Migrating Drupal 7 Forums into an Adxstudio Portal in Microsoft Dynamics – Part 1

I’ve been meaning to write this post for a while. Making the move to DCRM can be time consuming and much consideration is needed on how to get your data into the system. If you’ve been looking around online, you’ve probably discovered that there are a few ways where large sets of data can be imported. I’ve looked at many resources that talk about how you can get data in, and I have to admit, some are super confusing and most only cover one tiny section. As useful as they were, you never get a complete picture.

In this three part post, I’ll go over how you can get your forum posts from Drupal 7, prepare it and get it imported into DCRM.

Getting the Forum Data from Drupal

Step 1 of course is the actual forum posts. I’m making the assumption that you are using the standard forum part of Drupal. If you’re not, the principal is the same. You can tweak the code to suit your environment. We’re going to start by getting the latest forum threads from database using an SQL query. This will include the user’s information, the forum post title, the content and the date the post was created.

SELECT n.nid AS nid, n.uid AS uid, u.mail AS 'Email_Address', n.title AS `Thread_Name`, b.body_value AS Content, n.created AS `Unix_Post_Date`
FROM node n, field_revision_body b, users u 
WHERE type="forum" AND n.nid = b.entity_id AND n.uid = u.uid;

Now, armed with your forum posts, you’ll want to store this into a separate table. Preferably, you would move this into a separate database so that we don’t interfere with the live site.

Note: I did mention that we’ll be covering the process from end to end. However, I’m assuming that if you’ve been tasked with this job, you at least know how to copy the output you got from the last query into another table. I’ve provided the Table Creation script in the next section to ease the pain. All you have to do is export/import your data.

The next set of data we need is the comments that belong to each of these posts.
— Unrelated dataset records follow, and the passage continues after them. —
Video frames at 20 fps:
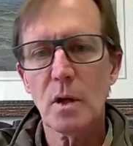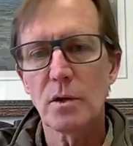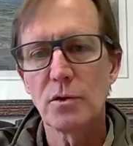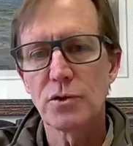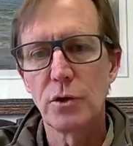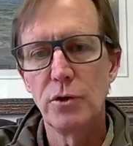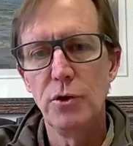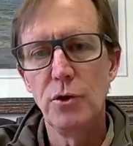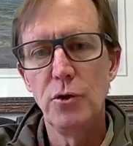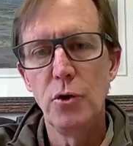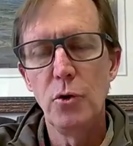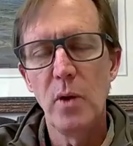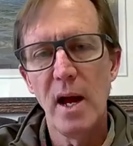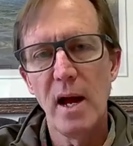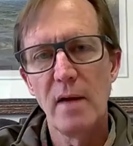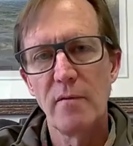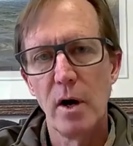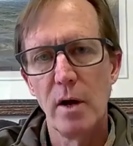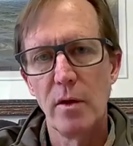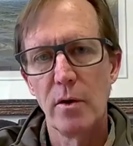So you do
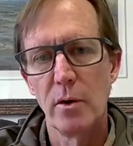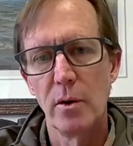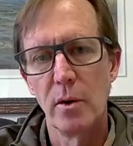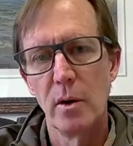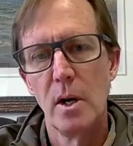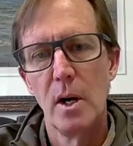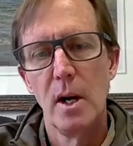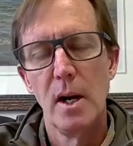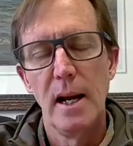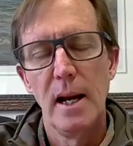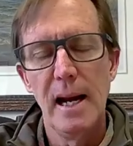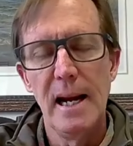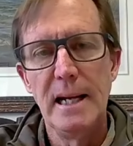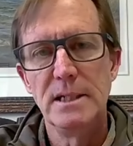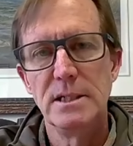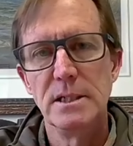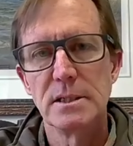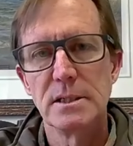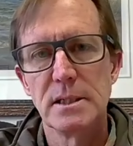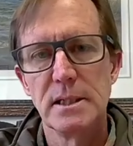have other
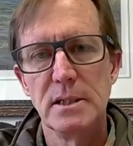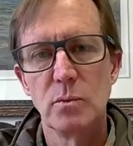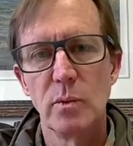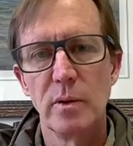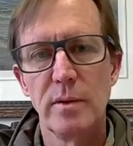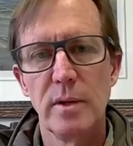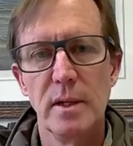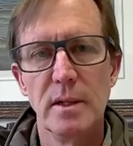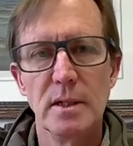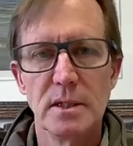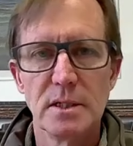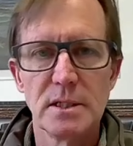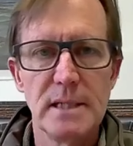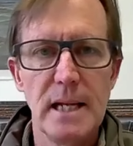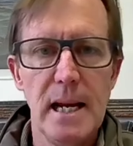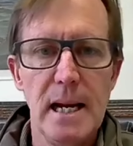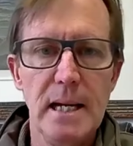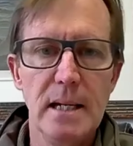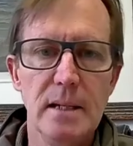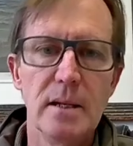agencies within the
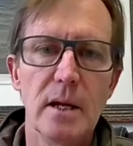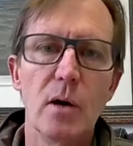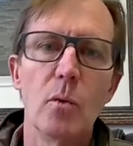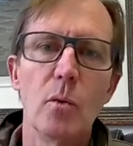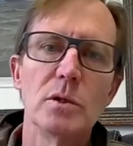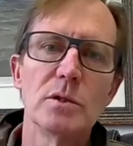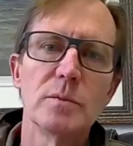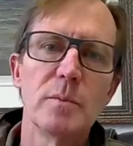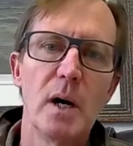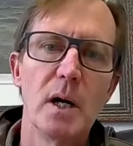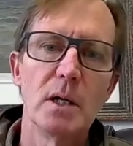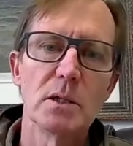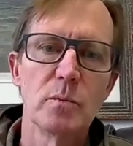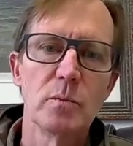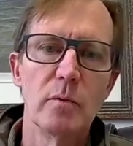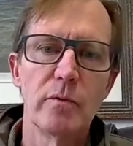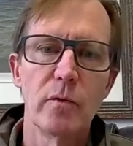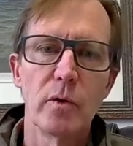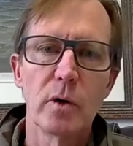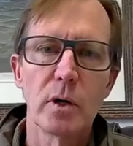state that are
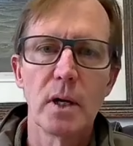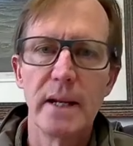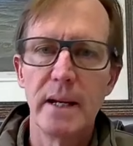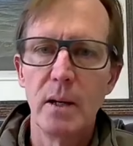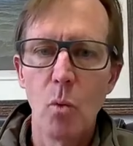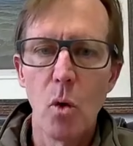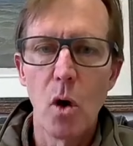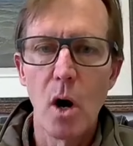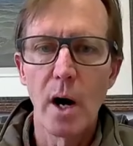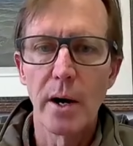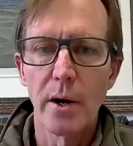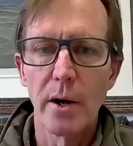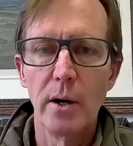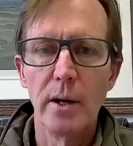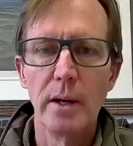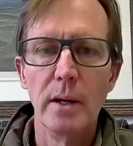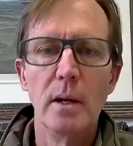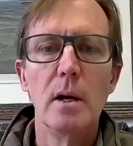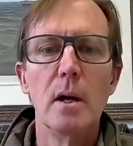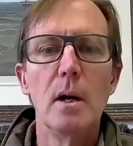responsible for clean
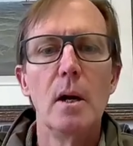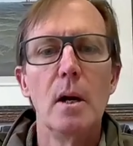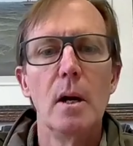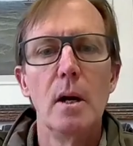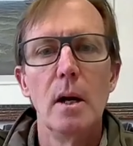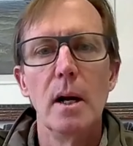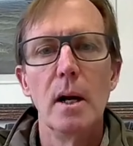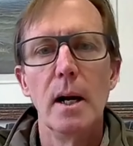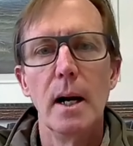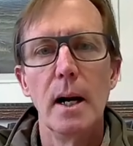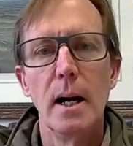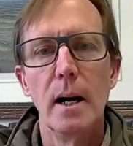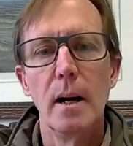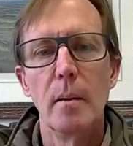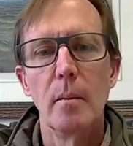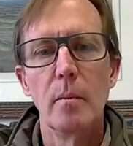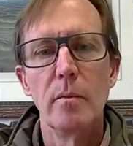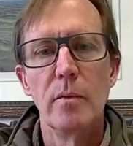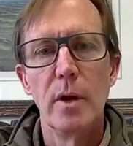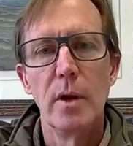water and
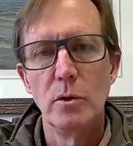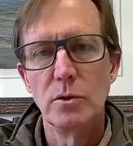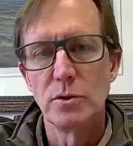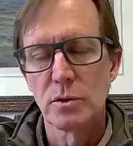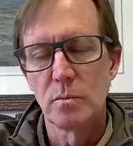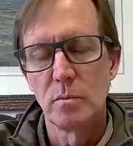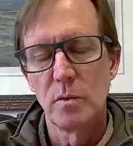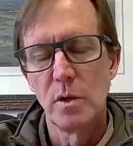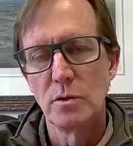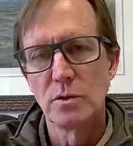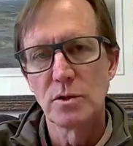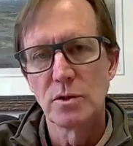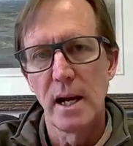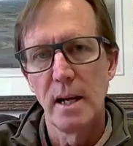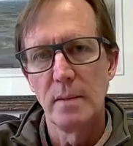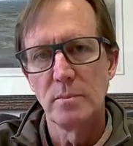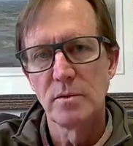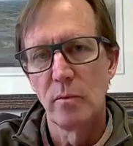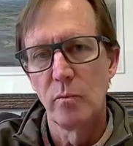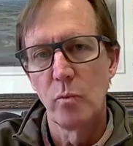those
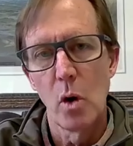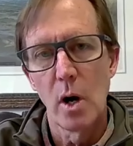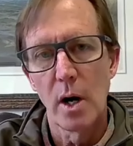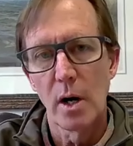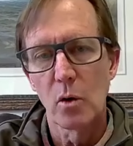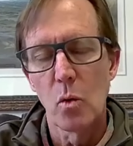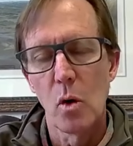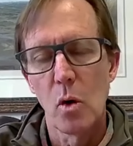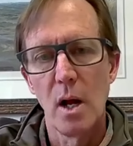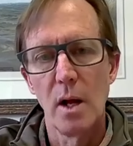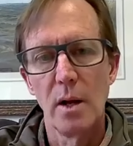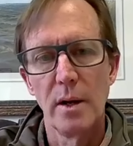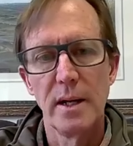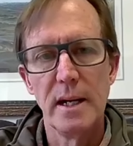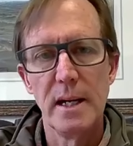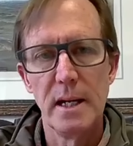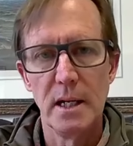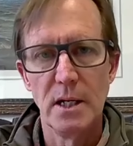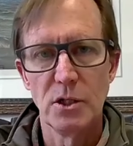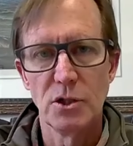types of water
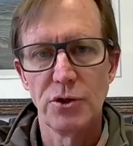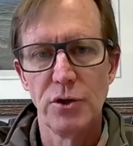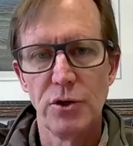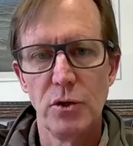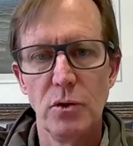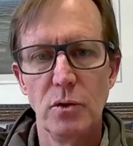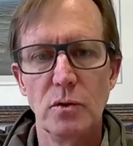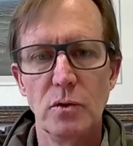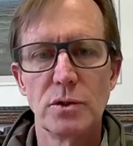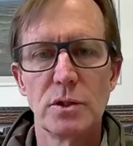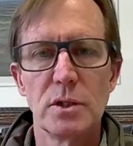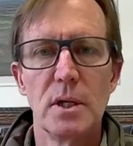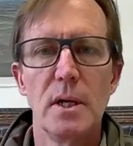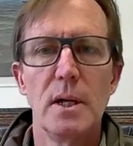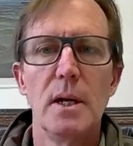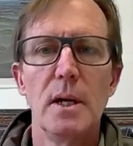quality issues.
What is a forum without comments?

SELECT c.cid AS cid, c.nid AS nid, c.uid AS uid, u.mail AS 'Email_Address', c.created AS `Unix_Post_Date`, n.title AS `Thread_Name`, c.subject AS `Re_Thread_Name`, b.comment_body_value AS Content 
FROM `comment` c, `node` n, `field_data_comment_body` b, `users` u 
WHERE c.cid = b.entity_id AND c.nid = n.nid AND c.uid = u.uid;

Now, similar to the first output, let’s do the same with comments and store this in a separate table as well.
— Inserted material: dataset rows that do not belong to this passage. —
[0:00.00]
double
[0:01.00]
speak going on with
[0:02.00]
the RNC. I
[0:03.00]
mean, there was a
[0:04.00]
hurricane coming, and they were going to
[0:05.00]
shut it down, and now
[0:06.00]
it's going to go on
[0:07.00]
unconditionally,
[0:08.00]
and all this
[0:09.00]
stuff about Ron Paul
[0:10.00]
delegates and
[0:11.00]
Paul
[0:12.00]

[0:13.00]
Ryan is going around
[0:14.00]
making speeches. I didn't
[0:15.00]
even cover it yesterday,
Storing the Threads and Posts

This is the SQL script you’ll need to create the two new tables used to store the data you obtained in the last section.

Creating the Threads Table

You’ll notice that we have four extra columns we’re creating called, “Last Post Date, First Post Id, Last Post Id, Post Count”. We’re going to need these in the following section.

CREATE TABLE `forum_threads` (
  `nid` int(10) unsigned NOT NULL AUTO_INCREMENT,
  `uid` int(11) DEFAULT NULL,
  `Email_Address` varchar(255) NOT NULL DEFAULT '',
  `Thread_Name` varchar(255) NOT NULL DEFAULT '',
  `Content` longtext NOT NULL,
  `Unix_Post_Date` int(11) DEFAULT NULL,
  `Last_Post_Date` datetime DEFAULT NULL,
  `First_Post_Id` varchar(255) DEFAULT NULL,
  `Last_Post_Id` varchar(255) DEFAULT NULL,
  `Post_Count` int(11) DEFAULT NULL,
  PRIMARY KEY (`nid`)
) ENGINE=InnoDB AUTO_INCREMENT=1012539 DEFAULT CHARSET=utf8;

Creating the Posts Table

Like the Threads table, we have two more columns we’re creating called, “Last Post Date, Unique String”.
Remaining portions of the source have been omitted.